Ebooks

Cheerio tutorial

Cheerio tutorial shows how to do web scraping in JavaScript with Cheerio module. Cheerio implements the core of jQuery designed for the server.

Cheerio

Cheerio is a fast, flexible, and lean implementation of core jQuery designed specifically for the server.
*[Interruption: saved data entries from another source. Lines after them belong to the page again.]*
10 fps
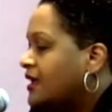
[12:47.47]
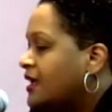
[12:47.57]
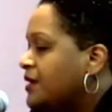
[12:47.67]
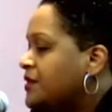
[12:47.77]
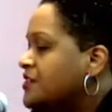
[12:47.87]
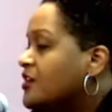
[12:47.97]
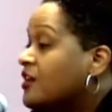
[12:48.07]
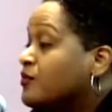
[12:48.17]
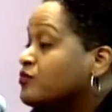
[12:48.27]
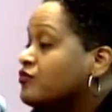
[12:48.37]
Let me
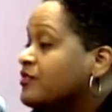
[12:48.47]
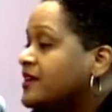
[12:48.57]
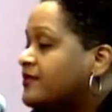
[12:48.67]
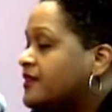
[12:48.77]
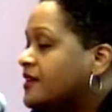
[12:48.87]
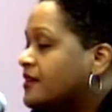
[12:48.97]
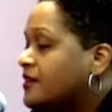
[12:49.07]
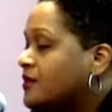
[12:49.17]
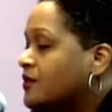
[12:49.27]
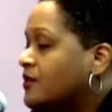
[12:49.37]
talk briefly
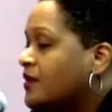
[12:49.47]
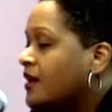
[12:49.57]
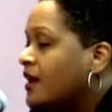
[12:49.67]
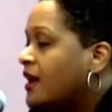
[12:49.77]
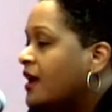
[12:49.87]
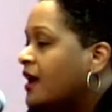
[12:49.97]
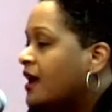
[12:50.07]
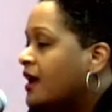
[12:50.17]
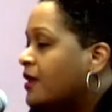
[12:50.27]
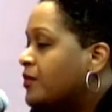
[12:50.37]
now
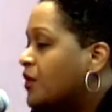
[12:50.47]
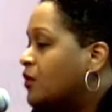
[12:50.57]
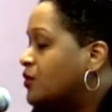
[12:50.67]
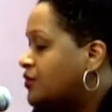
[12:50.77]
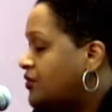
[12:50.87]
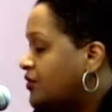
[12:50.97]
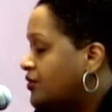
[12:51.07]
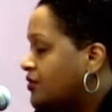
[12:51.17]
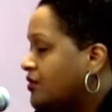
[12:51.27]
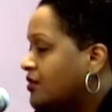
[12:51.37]
about
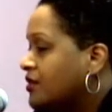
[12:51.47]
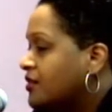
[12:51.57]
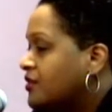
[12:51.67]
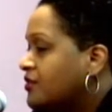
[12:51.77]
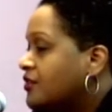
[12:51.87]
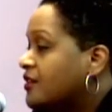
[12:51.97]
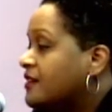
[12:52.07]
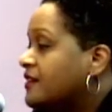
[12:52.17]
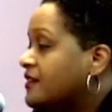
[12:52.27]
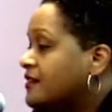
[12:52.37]

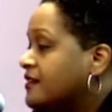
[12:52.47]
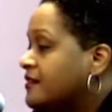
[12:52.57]
Turnitin.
In this tutorial we scrape HTML from a local web server. For the local web server, we use the local-web-server.

index.html
<!DOCTYPE html>
<html lang="en">

<head>
    <meta charset="UTF-8">
    <meta name="viewport" content="width=device-width, initial-scale=1.0">
    <meta http-equiv="X-UA-Compatible" content="ie=edge">
    <title>Home page</title>
    <style>
        .fpar {
            font-family: Georgia;
        }
    </style>
</head>

<body>
    <main>
        <h1>My website</h1>

        <p class="fpar">
            I am a JavaScript programmer.
        </p>

        <p>
            My hobbies are:
        </p>

        <ul>
            <li>Swimming</li>
            <li>Tai Chi</li>
            <li>Running</li>
            <li>Web development</li>
            <li>Reading</li>
            <li>Music</li>
        </ul>
    </main>
</body>

</html>

We will be working with this HTML file.

Cheerio selectors

In Cherrion, we use selectors to select tags of an HTML document. The selector syntax was borrowed from jQuery.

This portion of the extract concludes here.